Even for an American well versed in the passions and peculiarities of French food culture, it was hard not to burst out laughing as Dubanchet enumerated the reasons why Fortress Michelin needed to be stormed. This was, after all, a restaurant guide he was talking about—a powerful one, to be sure, but a restaurant guide all the same. But while Dubanchet's language may have been overwrought, he wasn't exaggerating Michelin's clout, nor was he alone in believing that the Guide had become a malignant influence. Indeed, Michelin was then facing perhaps its most serious backlash ever, one that involved not just journalists but also some of the world's most esteemed chefs—a few of whom had even taken the radical step of handing back their Michelin stars.

Almost from the moment it began dishing out stars, in 1926, Michelin had been regarded as the Holy Writ of French gastronomy. It eventually became rare to set foot in a French car that didn't have a well-worn copy of the famous red book in its glove compartment or side pocket, and the annual publication of the Guide, with its promotions and demotions, was the Oscars of the French eating class.

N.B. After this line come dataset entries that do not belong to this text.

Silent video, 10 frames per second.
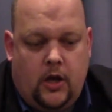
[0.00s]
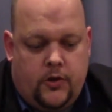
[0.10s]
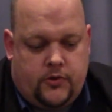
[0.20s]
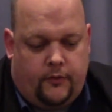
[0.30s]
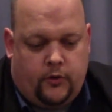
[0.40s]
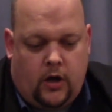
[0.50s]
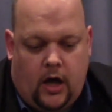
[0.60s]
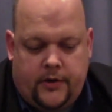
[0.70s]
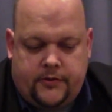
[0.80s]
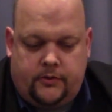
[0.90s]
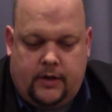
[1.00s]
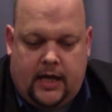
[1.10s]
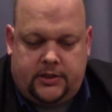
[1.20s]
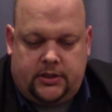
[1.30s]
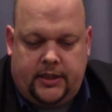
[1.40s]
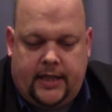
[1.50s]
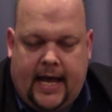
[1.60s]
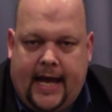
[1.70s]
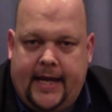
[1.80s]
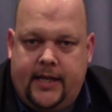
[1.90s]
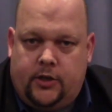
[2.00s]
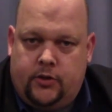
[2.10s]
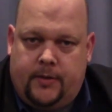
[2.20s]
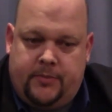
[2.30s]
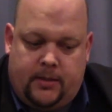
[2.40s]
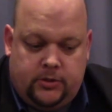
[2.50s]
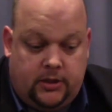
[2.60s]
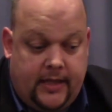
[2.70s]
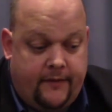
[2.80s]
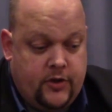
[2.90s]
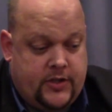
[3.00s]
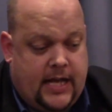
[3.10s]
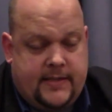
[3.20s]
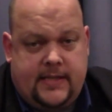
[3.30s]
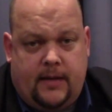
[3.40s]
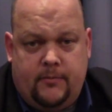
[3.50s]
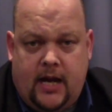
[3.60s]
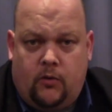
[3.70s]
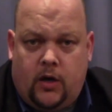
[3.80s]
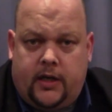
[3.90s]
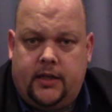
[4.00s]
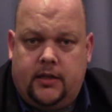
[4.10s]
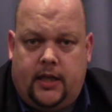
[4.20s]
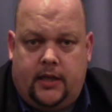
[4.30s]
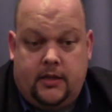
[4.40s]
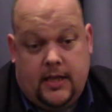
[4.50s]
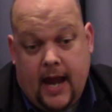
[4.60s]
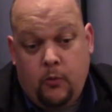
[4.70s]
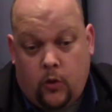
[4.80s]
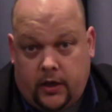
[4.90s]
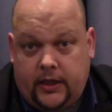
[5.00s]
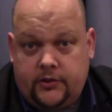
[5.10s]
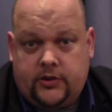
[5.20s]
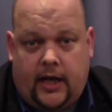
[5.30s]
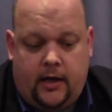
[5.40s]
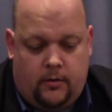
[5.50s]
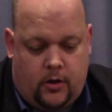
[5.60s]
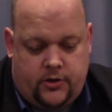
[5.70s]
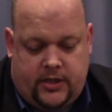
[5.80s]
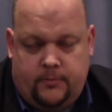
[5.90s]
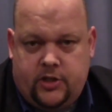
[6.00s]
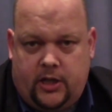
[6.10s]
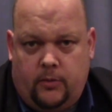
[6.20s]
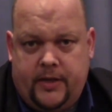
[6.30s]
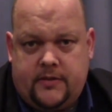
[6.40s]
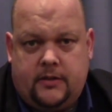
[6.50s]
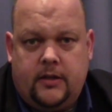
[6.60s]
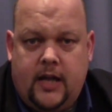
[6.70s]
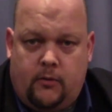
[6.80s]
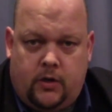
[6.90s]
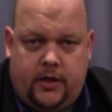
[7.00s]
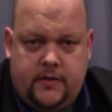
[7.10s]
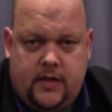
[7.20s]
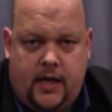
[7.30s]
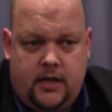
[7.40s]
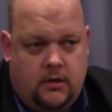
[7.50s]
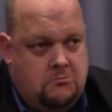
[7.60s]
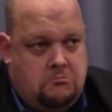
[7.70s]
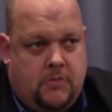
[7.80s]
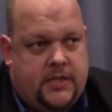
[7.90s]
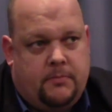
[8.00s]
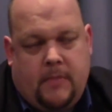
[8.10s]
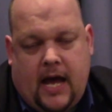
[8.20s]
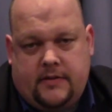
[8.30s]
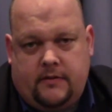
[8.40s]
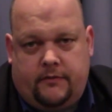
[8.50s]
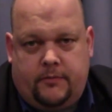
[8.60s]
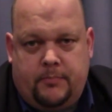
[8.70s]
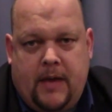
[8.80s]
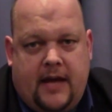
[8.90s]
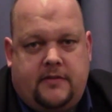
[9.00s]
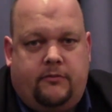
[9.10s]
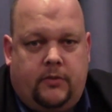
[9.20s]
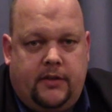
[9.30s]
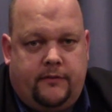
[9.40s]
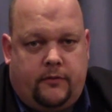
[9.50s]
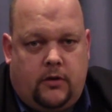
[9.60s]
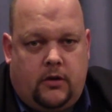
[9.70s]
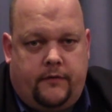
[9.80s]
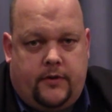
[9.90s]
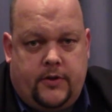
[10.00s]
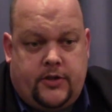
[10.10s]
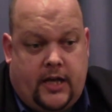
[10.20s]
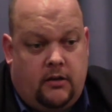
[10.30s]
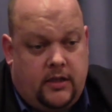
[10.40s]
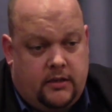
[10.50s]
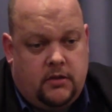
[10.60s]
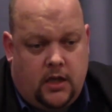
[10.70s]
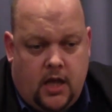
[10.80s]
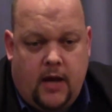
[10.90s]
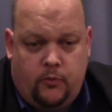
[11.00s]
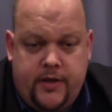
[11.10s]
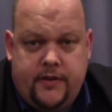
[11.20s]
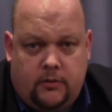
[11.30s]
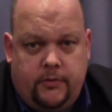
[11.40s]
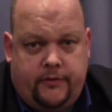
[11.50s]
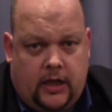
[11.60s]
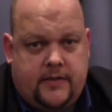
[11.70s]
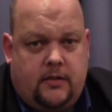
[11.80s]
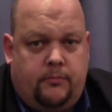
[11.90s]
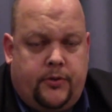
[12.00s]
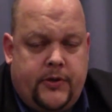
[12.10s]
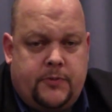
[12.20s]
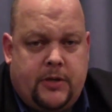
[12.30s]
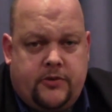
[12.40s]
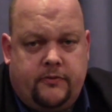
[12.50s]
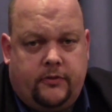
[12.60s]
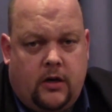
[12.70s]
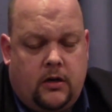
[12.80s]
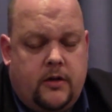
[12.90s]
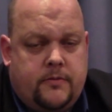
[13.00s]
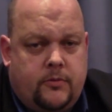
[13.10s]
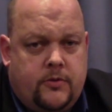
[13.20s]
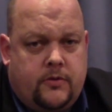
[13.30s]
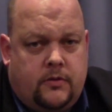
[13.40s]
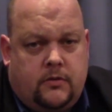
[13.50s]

So for us to actually add and be able to leverage that same network in the networking side, or our same channel base on the networking side, it's a massive, massive win for the channel, and we think we've got something pretty special for our customers.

Likewise, chefs had long been obsessed with satisfying one guest above all others: the anonymous Michelin inspector. If they could send him home happy, success was assured. For French chefs, Michelin wasn't merely a source of approbation; it defined what it meant to eat well in France. In this sense, it was as much a beacon for haute cuisine's practitioners as it was for its consumers. The chef Alain Chapel once described the Guide Rouge as "a light to guide us."

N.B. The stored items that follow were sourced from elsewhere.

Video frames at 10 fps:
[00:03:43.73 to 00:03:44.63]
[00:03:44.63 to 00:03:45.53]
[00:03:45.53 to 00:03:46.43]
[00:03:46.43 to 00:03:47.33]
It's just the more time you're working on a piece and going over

By outward appearances, the Guide was a dim, almost imperceptible, light, especially to modern diners accustomed to having exhaustive restaurant reviews available at the click of a mouse. In more than two thousand tissue-thin pages, it contained no actual descriptions of meals or settings. It provided only restaurant details—locations, contact information, prices, specialties of the house, amenities, days closed—some of which were conveyed via symbols rather than words. Alongside these was the main attraction, the ratings, expressed through the Guide's most important symbol of all: a small star. It would be hard to think of a more potent emblem in any realm of human activity. A single star could validate a career and put an entire village on the map. Two stars brought regional fame, sometimes even national recognition. Three stars, the highest and rarest classification (the most restaurants in France ever to hold three stars at any one time was twenty-seven), conferred admission into the pantheon of France's greatest chefs. But how to win Michelin's benediction was far from clear. What distinguished a three-star restaurant from a two-star? Chefs were always welcome to visit the Guide's offices on the Avenue de Breteuil in Paris to discuss their status, and many availed themselves of the opportunity. However, the answers they received were vague. Michelin said its ratings were based solely on the quality of the food and had nothing to do with the setting; that three- and two-star restaurants received more scrutiny than other establishments; and that its inspectors dined incognito and paid on the company tab. But Michelin wouldn't reveal the number of inspectors it employed, never explained its decisions, and appeared to take pleasure in being evasive.